[英]How to check constraint of non-null column in python?
df1: df1:
ColumnName Nullable
0 name True
1 Desgn True
2 Emp_number False
3 Salary True
df2: df2:
name Desgn Emp_number Salary
0 krul 125796 45000
1 arnold lawyer 789632 25000
2 daisy engg 256498
3 alex 456985 65884
4 mandy arch 456258 36958
5 krul painter
6 perry 789632
7 timu lawyer
8 timy lawyer 789632 69822
9 daisy engg
10 daisy engg 256498 54869
How to check the number of missing Values in df2 for Null-able Columns (nullable == True), if non-nullable column has missing value raise error else replace with median or mode?如何检查 df2 中可空列的缺失值数量(可空 == 真),如果不可空列有缺失值引发错误,否则替换为中位数或众数?
for idx, row in df1.iterrows():
if not row["Nullable"]:
# Get all the rows in df2 which has that column as null
nulls = df2[df2[row["ColumnName"]].isnull()]
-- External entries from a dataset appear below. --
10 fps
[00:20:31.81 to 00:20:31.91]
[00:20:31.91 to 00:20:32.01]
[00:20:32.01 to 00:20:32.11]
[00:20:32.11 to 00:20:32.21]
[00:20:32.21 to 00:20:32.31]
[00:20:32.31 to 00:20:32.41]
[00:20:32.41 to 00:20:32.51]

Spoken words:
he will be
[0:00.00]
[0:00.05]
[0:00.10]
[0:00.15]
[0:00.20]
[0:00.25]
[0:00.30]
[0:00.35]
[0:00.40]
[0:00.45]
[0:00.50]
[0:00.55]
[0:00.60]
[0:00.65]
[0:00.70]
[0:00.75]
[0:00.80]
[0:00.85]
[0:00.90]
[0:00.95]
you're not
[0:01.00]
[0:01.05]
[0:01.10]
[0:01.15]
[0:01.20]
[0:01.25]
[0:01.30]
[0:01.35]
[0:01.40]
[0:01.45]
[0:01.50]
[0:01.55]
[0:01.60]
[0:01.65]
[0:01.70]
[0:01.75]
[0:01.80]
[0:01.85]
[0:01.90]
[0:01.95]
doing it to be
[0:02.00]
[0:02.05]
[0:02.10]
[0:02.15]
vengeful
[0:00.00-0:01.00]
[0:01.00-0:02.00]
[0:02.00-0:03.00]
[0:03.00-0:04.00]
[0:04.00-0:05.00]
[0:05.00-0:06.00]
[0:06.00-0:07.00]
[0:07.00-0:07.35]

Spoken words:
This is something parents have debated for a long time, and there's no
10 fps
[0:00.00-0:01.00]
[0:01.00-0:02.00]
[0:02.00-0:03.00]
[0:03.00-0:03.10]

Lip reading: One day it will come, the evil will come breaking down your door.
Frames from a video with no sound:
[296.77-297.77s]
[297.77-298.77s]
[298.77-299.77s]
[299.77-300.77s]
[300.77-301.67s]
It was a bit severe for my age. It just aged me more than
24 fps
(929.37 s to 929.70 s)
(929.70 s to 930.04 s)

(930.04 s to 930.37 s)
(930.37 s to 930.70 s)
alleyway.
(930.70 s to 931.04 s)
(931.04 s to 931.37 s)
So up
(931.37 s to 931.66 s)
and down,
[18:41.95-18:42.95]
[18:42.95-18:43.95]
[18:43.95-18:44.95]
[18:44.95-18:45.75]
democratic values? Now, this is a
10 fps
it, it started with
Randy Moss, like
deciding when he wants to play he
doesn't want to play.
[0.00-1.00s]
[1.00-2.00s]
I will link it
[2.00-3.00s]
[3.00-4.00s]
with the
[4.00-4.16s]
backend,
# No of rows that has the column null
print(len(nulls))
Without for loops:没有 for 循环:
import pandas as pd
from io import StringIO
df2 = pd.read_table(StringIO(""" name Desgn Emp_number Salary
0 krul nan 125796 45000
1 arnold lawyer 789632 25000
2 daisy engg 256498 nan
3 alex nan 456985 65884
4 mandy arch 456258 36958
5 krul painter nan nan
6 perry nan 789632 nan
7 timu lawyer nan nan
8 timy lawyer 789632 69822
9 daisy engg nan nan
10 daisy engg 256498 54869"""), sep='\s+')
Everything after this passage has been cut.